* Task
Your answer is a copy of every line in the records where "talks" appears.

################

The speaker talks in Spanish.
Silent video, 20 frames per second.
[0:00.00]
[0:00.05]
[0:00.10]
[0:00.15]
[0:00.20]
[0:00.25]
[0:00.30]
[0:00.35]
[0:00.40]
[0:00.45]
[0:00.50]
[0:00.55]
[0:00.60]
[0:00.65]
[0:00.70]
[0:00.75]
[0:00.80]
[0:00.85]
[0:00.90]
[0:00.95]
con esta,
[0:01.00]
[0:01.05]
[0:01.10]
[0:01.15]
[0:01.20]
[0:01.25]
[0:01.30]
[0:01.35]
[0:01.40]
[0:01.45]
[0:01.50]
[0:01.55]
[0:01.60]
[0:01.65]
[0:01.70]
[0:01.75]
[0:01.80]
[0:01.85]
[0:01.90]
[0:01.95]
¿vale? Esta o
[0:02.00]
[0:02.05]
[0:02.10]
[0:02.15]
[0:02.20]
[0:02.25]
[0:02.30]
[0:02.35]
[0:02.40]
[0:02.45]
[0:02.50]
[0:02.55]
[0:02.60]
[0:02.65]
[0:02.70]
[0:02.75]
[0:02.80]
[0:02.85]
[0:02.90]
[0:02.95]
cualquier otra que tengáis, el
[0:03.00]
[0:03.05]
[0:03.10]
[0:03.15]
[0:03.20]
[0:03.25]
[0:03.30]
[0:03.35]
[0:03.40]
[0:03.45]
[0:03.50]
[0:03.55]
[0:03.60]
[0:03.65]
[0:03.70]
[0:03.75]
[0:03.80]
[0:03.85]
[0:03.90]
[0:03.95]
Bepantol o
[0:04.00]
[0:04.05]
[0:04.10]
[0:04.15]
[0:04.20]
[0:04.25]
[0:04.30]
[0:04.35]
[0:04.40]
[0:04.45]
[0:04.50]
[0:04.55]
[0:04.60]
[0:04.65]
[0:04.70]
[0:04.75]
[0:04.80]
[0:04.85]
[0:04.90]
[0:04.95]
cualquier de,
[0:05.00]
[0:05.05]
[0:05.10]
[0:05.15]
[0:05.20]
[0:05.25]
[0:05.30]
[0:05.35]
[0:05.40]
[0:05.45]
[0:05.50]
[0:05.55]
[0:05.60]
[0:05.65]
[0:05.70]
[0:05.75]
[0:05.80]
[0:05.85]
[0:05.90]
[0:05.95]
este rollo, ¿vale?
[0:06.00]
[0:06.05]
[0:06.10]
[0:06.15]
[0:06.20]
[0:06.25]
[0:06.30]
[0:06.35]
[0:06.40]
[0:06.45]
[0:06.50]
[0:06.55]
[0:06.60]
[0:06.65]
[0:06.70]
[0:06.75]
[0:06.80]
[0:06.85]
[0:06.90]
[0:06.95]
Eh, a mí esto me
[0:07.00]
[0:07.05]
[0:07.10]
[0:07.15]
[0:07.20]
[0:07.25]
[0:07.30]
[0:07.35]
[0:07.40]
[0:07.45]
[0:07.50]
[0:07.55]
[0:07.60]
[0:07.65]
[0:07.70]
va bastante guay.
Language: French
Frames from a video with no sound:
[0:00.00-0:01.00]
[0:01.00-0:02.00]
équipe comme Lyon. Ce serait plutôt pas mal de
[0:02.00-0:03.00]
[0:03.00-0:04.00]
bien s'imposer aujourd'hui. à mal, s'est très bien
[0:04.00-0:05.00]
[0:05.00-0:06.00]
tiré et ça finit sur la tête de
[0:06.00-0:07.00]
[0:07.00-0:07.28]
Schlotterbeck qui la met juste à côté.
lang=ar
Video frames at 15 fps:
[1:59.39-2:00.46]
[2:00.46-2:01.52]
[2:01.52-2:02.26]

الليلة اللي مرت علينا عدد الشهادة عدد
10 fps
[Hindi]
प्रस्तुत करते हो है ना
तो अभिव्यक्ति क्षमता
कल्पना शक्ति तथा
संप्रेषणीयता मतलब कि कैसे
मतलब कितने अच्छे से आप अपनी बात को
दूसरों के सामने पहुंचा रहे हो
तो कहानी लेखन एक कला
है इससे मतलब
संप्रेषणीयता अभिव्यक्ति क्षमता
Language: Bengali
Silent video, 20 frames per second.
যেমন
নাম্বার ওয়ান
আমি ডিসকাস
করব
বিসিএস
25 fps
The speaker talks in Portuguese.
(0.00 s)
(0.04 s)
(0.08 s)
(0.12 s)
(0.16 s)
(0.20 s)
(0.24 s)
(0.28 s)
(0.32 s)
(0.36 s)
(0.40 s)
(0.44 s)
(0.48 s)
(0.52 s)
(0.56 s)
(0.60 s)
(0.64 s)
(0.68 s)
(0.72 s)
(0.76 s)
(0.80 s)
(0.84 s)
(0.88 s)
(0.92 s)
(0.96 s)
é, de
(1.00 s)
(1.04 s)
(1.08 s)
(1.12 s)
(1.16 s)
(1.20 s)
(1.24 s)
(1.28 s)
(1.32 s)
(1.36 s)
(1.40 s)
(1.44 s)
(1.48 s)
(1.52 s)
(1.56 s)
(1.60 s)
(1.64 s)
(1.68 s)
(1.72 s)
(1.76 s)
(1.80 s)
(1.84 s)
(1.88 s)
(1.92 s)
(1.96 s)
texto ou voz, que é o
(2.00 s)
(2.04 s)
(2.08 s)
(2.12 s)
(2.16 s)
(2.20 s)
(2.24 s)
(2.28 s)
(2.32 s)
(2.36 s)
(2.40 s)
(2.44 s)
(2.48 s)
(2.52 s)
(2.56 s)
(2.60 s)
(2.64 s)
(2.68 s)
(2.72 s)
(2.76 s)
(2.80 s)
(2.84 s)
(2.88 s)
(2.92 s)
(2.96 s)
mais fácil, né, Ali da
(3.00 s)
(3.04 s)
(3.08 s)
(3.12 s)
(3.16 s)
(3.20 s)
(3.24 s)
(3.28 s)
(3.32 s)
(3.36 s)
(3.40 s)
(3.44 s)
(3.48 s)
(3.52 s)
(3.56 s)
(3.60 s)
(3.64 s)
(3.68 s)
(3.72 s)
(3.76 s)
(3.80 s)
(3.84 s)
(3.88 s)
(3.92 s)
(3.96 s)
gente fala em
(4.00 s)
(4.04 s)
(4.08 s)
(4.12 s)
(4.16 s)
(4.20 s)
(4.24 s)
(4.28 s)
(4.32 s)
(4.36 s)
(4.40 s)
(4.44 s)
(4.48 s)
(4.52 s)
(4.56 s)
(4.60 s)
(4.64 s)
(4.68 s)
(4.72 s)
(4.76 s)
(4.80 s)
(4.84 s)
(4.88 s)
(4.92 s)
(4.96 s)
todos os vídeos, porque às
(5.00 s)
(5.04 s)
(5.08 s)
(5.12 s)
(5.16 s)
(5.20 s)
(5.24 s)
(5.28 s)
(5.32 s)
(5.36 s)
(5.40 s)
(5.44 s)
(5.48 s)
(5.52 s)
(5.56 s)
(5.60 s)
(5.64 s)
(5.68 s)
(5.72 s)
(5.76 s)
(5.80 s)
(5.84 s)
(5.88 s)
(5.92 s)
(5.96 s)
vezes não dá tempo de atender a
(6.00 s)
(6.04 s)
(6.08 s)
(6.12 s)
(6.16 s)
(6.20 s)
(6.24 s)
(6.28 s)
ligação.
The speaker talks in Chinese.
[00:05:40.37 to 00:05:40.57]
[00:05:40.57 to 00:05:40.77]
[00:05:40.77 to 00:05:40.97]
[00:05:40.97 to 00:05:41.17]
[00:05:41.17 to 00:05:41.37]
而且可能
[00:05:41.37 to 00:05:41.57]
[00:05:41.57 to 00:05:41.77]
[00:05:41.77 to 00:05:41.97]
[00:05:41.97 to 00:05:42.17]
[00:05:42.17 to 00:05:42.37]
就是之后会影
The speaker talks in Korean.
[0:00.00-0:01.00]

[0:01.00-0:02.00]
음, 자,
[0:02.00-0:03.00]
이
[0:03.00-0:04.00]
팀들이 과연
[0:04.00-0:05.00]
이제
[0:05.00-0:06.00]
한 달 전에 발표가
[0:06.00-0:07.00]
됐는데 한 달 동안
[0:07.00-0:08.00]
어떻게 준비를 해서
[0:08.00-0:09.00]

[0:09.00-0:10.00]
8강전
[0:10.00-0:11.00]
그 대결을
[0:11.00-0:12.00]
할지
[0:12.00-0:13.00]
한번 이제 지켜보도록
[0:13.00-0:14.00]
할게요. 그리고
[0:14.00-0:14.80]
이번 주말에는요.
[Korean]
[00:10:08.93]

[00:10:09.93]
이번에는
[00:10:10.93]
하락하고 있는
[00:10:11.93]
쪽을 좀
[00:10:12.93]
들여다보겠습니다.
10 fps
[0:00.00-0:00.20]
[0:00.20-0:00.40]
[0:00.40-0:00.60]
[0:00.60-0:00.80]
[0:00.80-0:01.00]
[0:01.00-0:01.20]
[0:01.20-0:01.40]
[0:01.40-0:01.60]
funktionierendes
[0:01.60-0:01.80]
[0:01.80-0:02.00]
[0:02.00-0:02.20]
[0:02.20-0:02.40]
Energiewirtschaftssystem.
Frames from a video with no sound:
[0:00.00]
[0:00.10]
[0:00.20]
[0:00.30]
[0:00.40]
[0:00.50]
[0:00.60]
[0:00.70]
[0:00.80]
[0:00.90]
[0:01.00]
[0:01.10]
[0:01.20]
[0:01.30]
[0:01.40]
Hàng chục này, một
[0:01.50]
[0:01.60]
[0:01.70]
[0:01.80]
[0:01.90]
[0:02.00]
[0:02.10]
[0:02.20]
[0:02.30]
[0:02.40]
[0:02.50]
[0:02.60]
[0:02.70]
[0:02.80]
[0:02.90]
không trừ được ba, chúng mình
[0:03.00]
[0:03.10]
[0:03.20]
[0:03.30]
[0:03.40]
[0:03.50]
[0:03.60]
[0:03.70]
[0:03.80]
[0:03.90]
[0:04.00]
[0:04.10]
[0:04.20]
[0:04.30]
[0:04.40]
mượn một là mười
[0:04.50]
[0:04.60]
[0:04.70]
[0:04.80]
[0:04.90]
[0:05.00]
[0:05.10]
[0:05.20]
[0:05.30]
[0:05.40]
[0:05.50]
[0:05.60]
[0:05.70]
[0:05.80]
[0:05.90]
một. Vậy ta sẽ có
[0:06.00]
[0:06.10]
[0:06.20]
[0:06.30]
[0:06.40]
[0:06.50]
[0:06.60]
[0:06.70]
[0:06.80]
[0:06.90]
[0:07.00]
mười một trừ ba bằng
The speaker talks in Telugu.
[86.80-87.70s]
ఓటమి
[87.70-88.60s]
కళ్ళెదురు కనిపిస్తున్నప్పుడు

################

* Answer space
The speaker talks in Spanish.
The speaker talks in Portuguese.
The speaker talks in Chinese.
The speaker talks in Korean.
The speaker talks in Telugu.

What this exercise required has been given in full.